Heartbroken People Honor The 295 Bears Killed In Just 2 Days
There was nothing they could have done to save the lives of 295 black bears, but they came together to remember them.
Floridians against a massive and largely inexplicable black bear hunt gathered in early November to memorialize the black bears killed late last month.
Florida's first bear hunt in 21 years, which was supposed to last for a week in late October, was cut short by the Florida Fish and Wildlife Conservation Commission after just two days of hunting killed 295 bears across the state.
Black bear hunting had been banned in the state since 1994. This year, the hunt suddenly was allowed to start again so Florida can supposedly "manage" its bear population, but some people point out the state doesn't even have an up-to-date count of what exactly that population is: The latest statewide tally, according to one columnist, occurred 13 years ago.
There are only an estimated 3,000 black bears left in the state. Despite flailing numbers, 3,778 permits were sold to hunters who were eager to shoot a black bear, even though the quota was set at 320.

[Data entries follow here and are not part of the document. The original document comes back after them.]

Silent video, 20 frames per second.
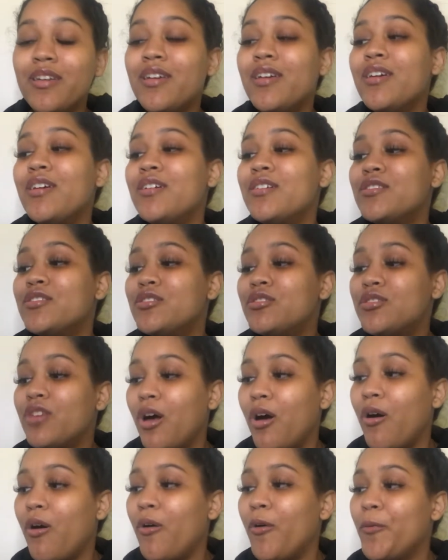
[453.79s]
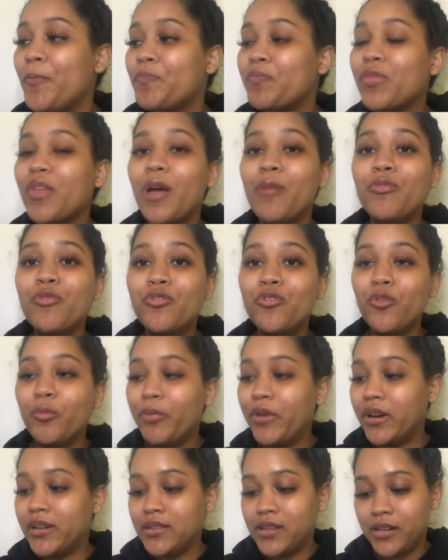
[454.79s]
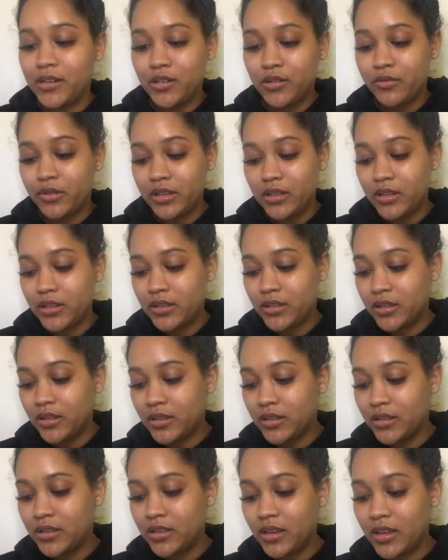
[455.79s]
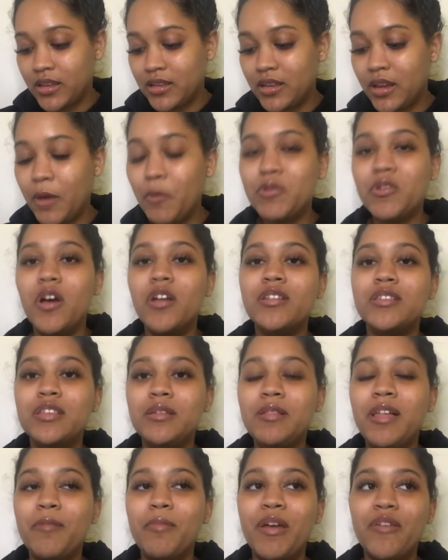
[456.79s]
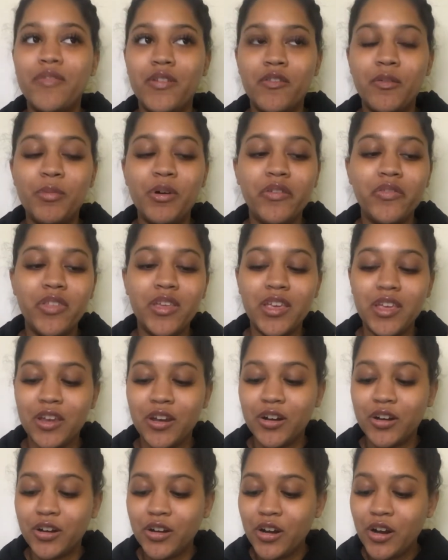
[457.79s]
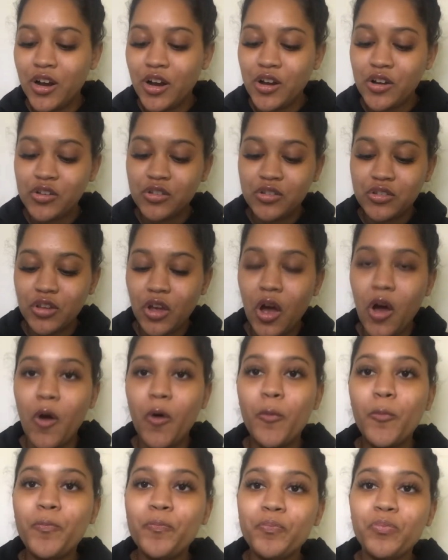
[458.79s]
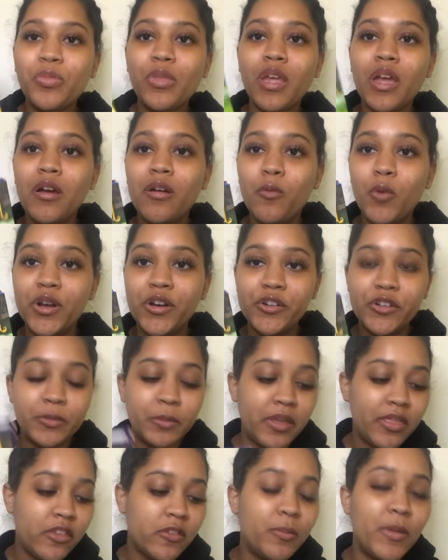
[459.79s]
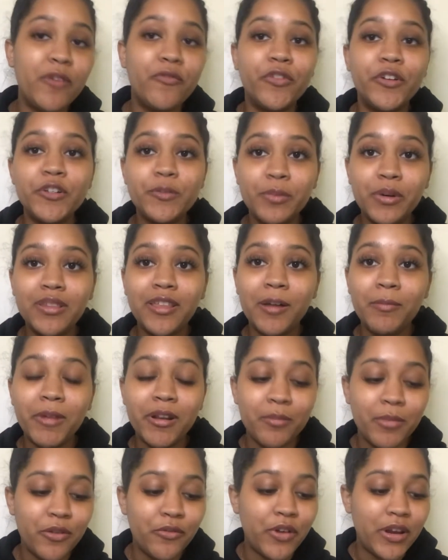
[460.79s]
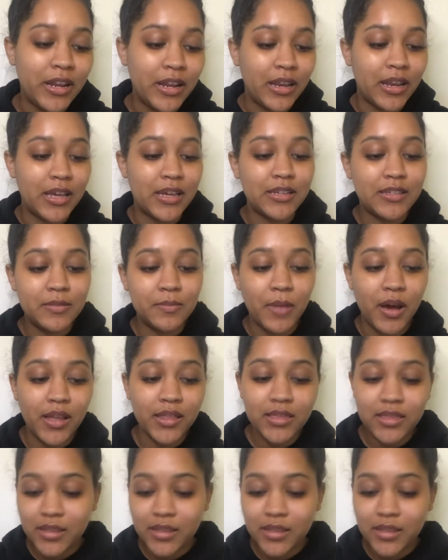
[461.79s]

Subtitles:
So I'm super excited to read this because it was honestly like my favorite book of the year. So Wondersmith is my first book that I'm going to be reading next month,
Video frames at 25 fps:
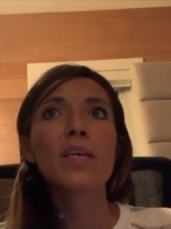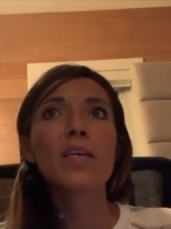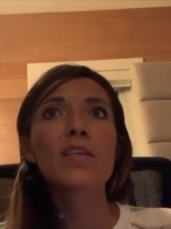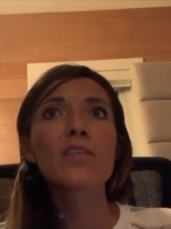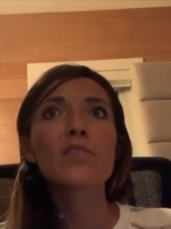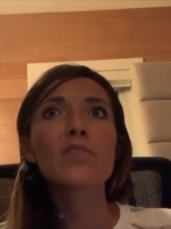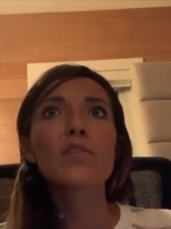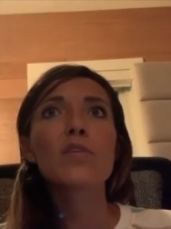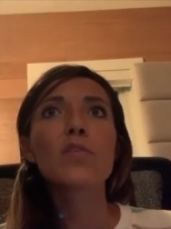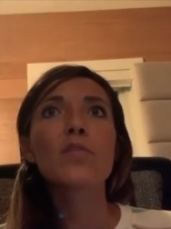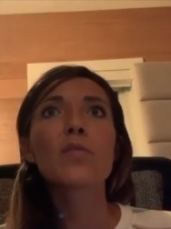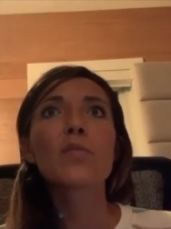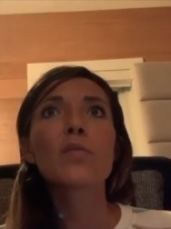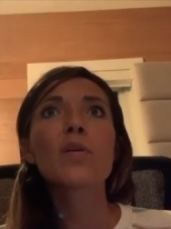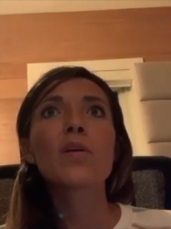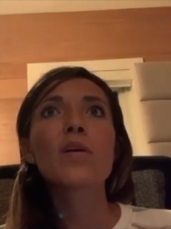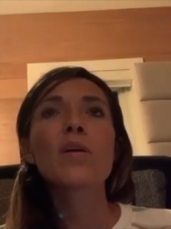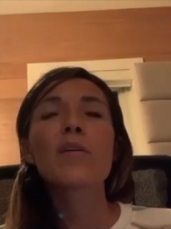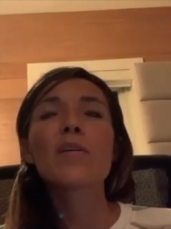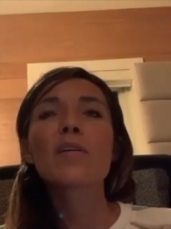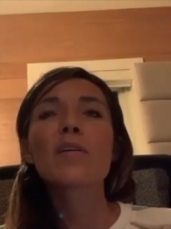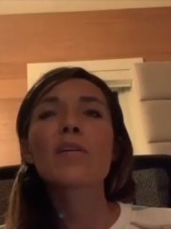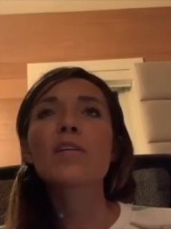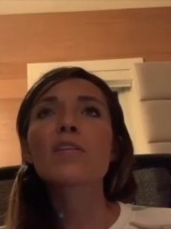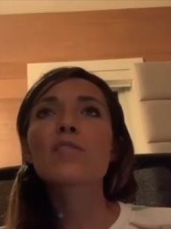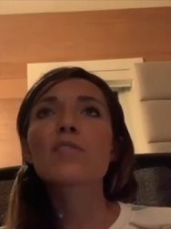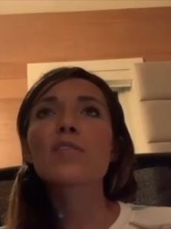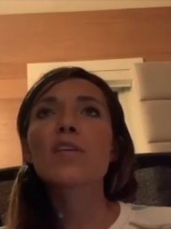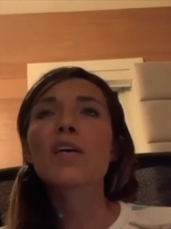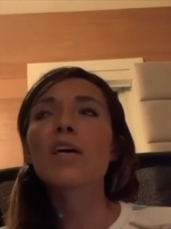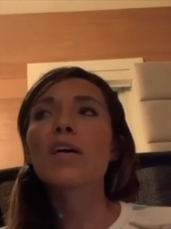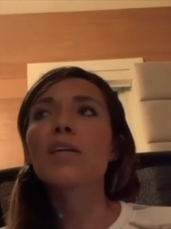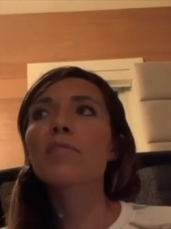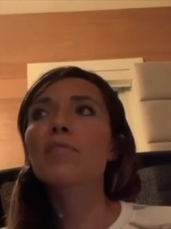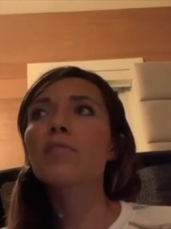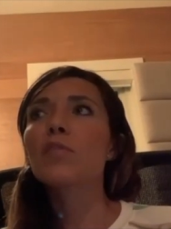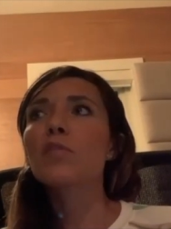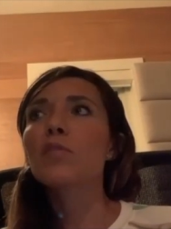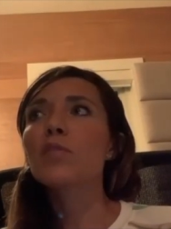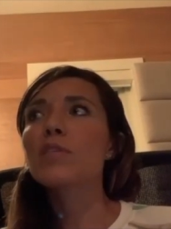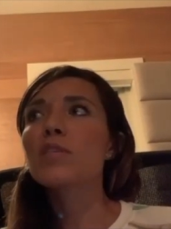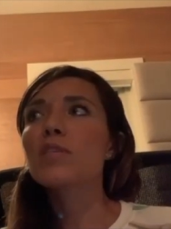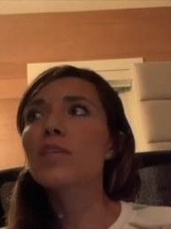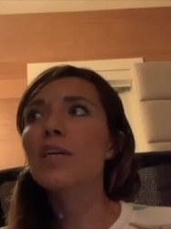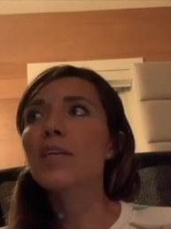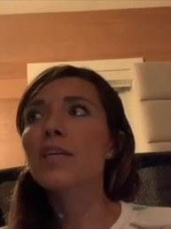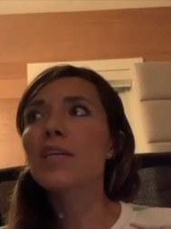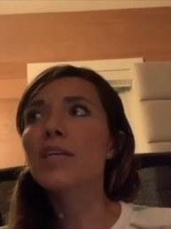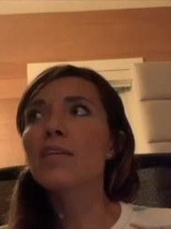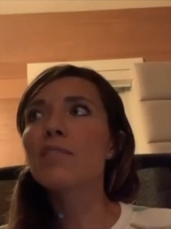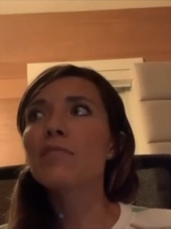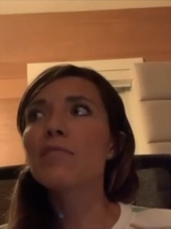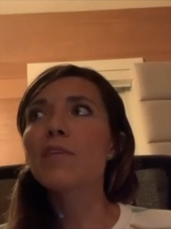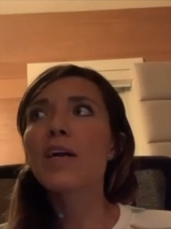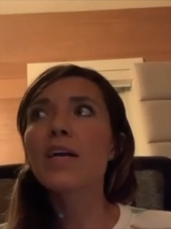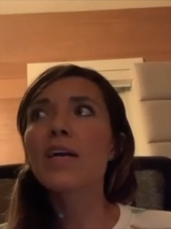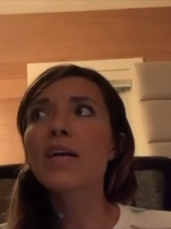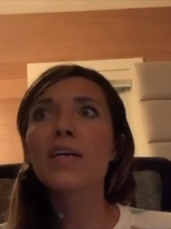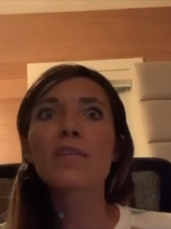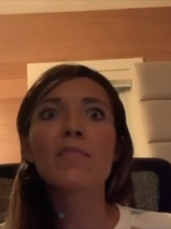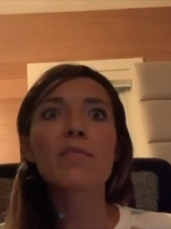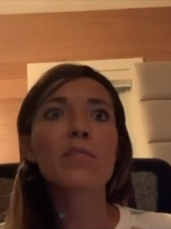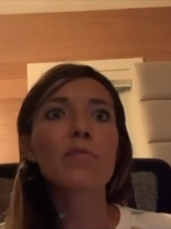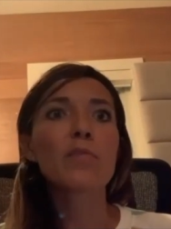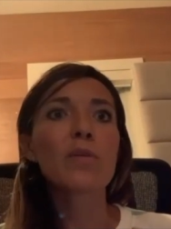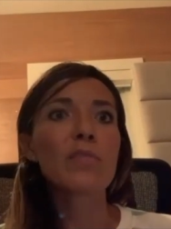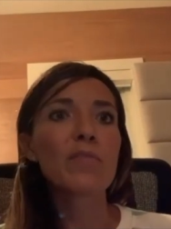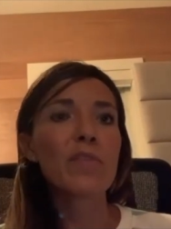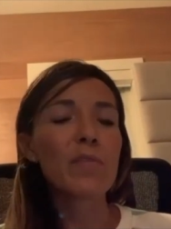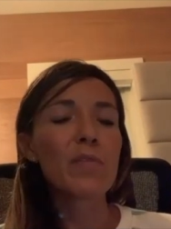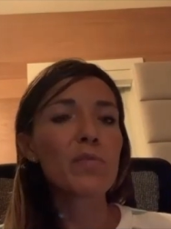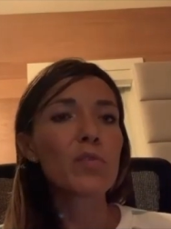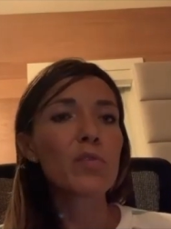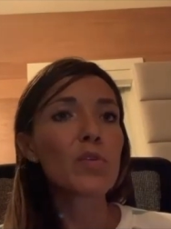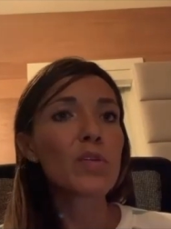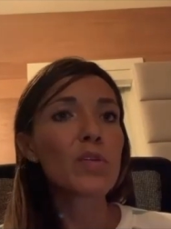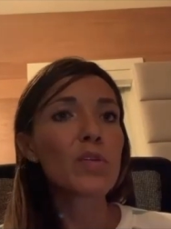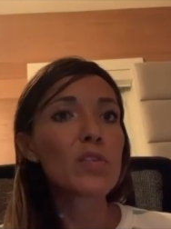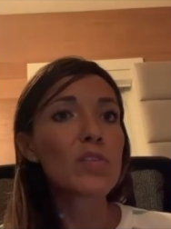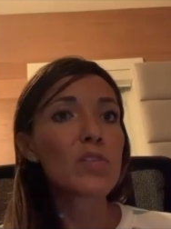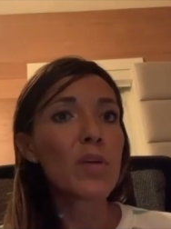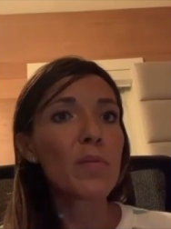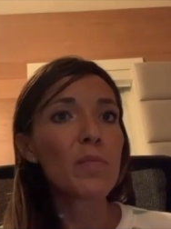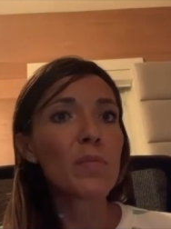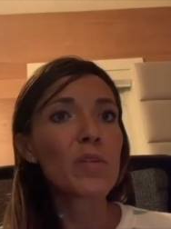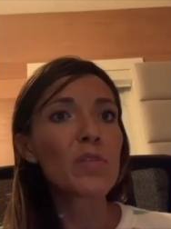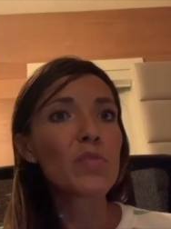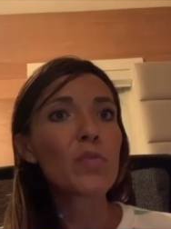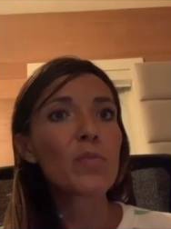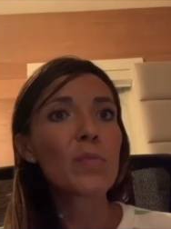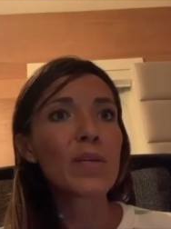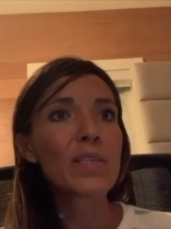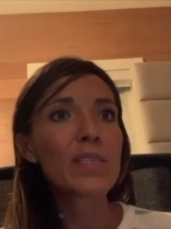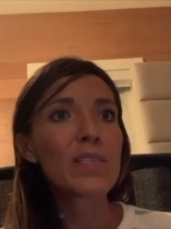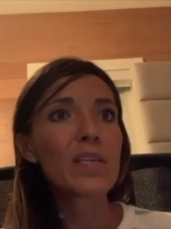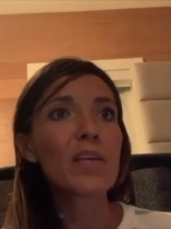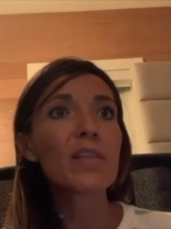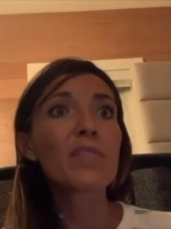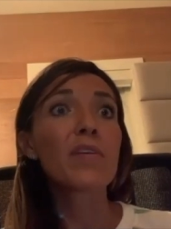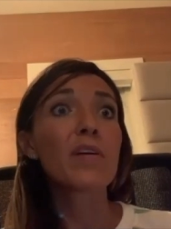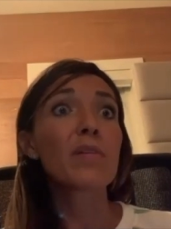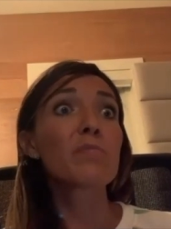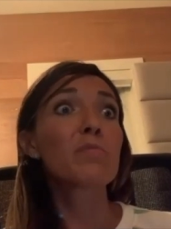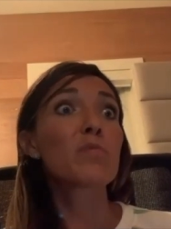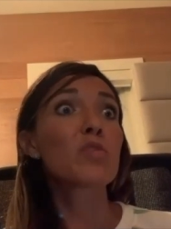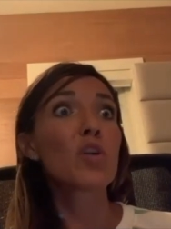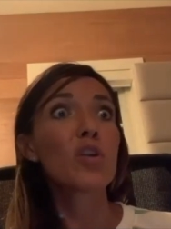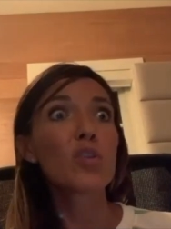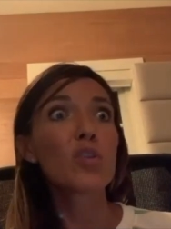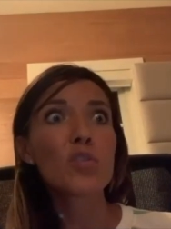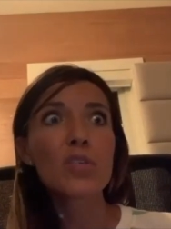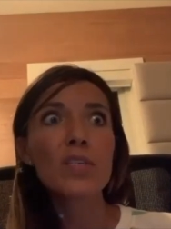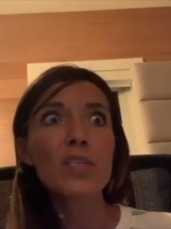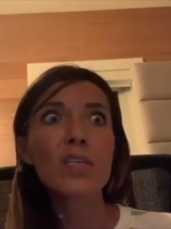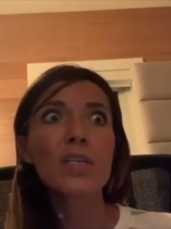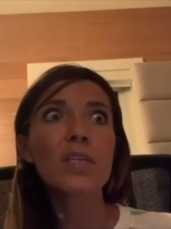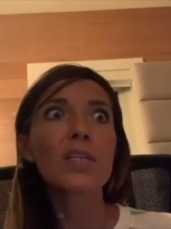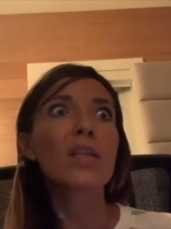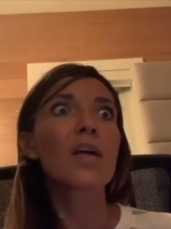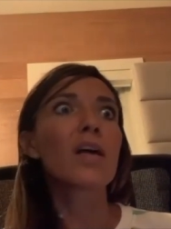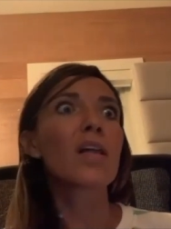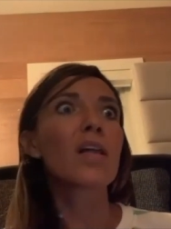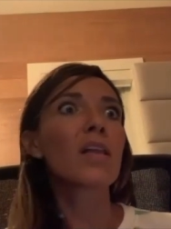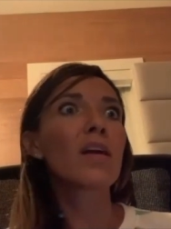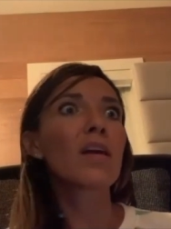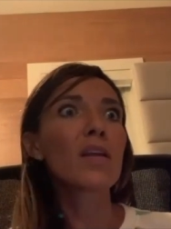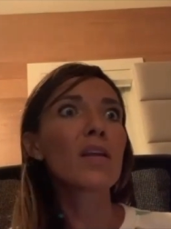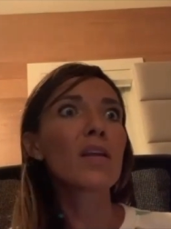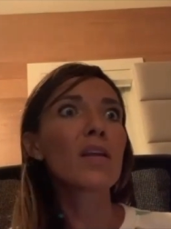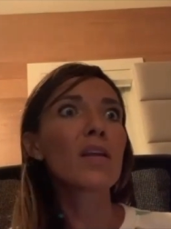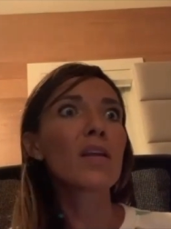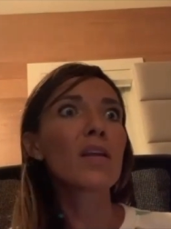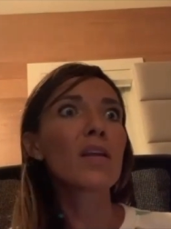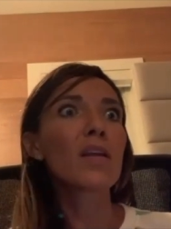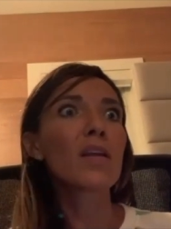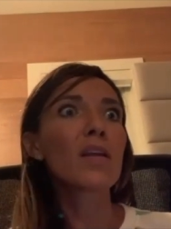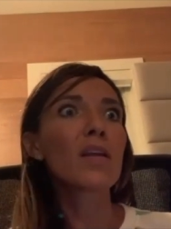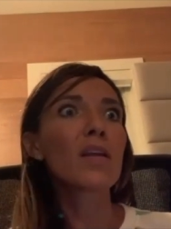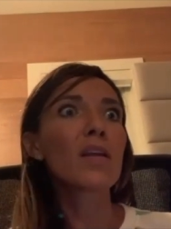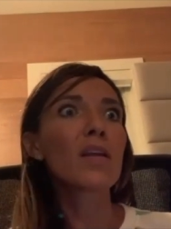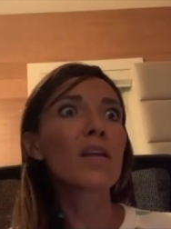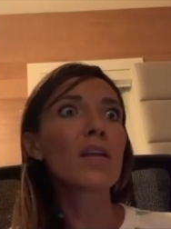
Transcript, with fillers: so because I've noticed that if I if I'm doing something to myself, I'm judging a lot of myself.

Hunters looking for an easy trophy came out in hordes, but many people held fast against the hunt. "Seventy-five percent of Floridians are against this," Senator Darren Soto told Central Florida Future. "It's not because they all don't like hunts. They don't like the way this went down. This was about people who just wanted to hunt and screw the science. These bears were endangered for a reason, there aren't a lot of them."
Those who showed up to honor the bears in person, at memorials across the state - largely in Lake Eola Park in Orlando but also popping up in other locations - carried signs and heartbreaking images of the dead. "Killing is not conservation," signs said. One woman sported a bag that simply said: "Your trophy had a family."
People hope that remembering the bear bloodbath will stop it from happening again. So far, it appears Florida's current hunting regulations would allow the hunt to happen again next year, unless something is done to prevent it.But people who gathered to remember the dead are hopeful that their demonstration will have future impact and prevent another hunt like this next year. "I came to this event for closure so that we can start moving on, and start being productive to protect and prevent another hunt," Shirlene Stuckey told Central Florida Future.
Those who gathered were joined in spirit by people decrying the slaughter on Facebook, posting tributes. "Thank you to all who went," one woman wrote. "Let us not be quiet. Let us all keep sharing and speaking about this atrocity and the people responsible for causing it. They think we will forget and lose interest. Don't ever let people forget the poor Florida Black Bears. There was no damn good reason for this."